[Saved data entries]
^^^^^^^^^^^^^^^^

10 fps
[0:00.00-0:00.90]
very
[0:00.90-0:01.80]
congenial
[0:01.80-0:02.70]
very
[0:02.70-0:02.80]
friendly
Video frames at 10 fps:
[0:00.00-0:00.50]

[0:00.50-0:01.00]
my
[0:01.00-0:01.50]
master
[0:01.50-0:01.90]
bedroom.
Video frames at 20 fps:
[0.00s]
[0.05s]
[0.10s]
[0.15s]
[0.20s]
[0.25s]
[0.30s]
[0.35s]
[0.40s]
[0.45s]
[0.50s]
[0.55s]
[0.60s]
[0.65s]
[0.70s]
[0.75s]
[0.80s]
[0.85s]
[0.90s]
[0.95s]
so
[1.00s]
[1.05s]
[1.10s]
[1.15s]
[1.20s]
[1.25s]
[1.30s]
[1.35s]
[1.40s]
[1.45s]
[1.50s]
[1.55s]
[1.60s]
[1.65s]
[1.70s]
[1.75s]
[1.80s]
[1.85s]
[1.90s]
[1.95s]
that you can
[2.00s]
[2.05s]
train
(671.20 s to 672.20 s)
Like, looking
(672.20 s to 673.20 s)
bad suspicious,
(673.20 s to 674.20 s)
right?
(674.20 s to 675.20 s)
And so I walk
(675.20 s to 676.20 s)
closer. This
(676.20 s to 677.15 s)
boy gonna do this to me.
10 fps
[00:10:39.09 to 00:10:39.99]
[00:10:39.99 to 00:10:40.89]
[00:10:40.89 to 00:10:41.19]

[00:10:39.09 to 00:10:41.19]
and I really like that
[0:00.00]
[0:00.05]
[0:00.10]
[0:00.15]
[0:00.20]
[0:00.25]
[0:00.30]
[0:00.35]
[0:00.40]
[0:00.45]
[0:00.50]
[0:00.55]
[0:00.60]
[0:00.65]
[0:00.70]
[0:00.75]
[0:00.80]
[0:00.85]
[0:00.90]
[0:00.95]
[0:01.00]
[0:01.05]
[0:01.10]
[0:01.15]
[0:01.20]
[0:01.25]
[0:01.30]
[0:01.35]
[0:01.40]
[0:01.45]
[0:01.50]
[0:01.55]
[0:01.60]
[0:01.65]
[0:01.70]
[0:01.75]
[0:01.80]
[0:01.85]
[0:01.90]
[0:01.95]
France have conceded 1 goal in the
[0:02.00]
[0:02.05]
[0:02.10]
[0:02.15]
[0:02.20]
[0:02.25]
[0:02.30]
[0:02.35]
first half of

^^^^^^^^^^^^^^^^

EXERCISE
Please repeat the lines above exactly, beginning with the line that contains "[0:00.00-0:00.50]" and ending with the final one.

EXERCISE SOLUTION
[0:00.00-0:00.50]

[0:00.50-0:01.00]
my
[0:01.00-0:01.50]
master
[0:01.50-0:01.90]
bedroom.
Video frames at 20 fps:
[0.00s]
[0.05s]
[0.10s]
[0.15s]
[0.20s]
[0.25s]
[0.30s]
[0.35s]
[0.40s]
[0.45s]
[0.50s]
[0.55s]
[0.60s]
[0.65s]
[0.70s]
[0.75s]
[0.80s]
[0.85s]
[0.90s]
[0.95s]
so
[1.00s]
[1.05s]
[1.10s]
[1.15s]
[1.20s]
[1.25s]
[1.30s]
[1.35s]
[1.40s]
[1.45s]
[1.50s]
[1.55s]
[1.60s]
[1.65s]
[1.70s]
[1.75s]
[1.80s]
[1.85s]
[1.90s]
[1.95s]
that you can
[2.00s]
[2.05s]
train
(671.20 s to 672.20 s)
Like, looking
(672.20 s to 673.20 s)
bad suspicious,
(673.20 s to 674.20 s)
right?
(674.20 s to 675.20 s)
And so I walk
(675.20 s to 676.20 s)
closer. This
(676.20 s to 677.15 s)
boy gonna do this to me.
10 fps
[00:10:39.09 to 00:10:39.99]
[00:10:39.99 to 00:10:40.89]
[00:10:40.89 to 00:10:41.19]

[00:10:39.09 to 00:10:41.19]
and I really like that
[0:00.00]
[0:00.05]
[0:00.10]
[0:00.15]
[0:00.20]
[0:00.25]
[0:00.30]
[0:00.35]
[0:00.40]
[0:00.45]
[0:00.50]
[0:00.55]
[0:00.60]
[0:00.65]
[0:00.70]
[0:00.75]
[0:00.80]
[0:00.85]
[0:00.90]
[0:00.95]
[0:01.00]
[0:01.05]
[0:01.10]
[0:01.15]
[0:01.20]
[0:01.25]
[0:01.30]
[0:01.35]
[0:01.40]
[0:01.45]
[0:01.50]
[0:01.55]
[0:01.60]
[0:01.65]
[0:01.70]
[0:01.75]
[0:01.80]
[0:01.85]
[0:01.90]
[0:01.95]
France have conceded 1 goal in the
[0:02.00]
[0:02.05]
[0:02.10]
[0:02.15]
[0:02.20]
[0:02.25]
[0:02.30]
[0:02.35]
first half of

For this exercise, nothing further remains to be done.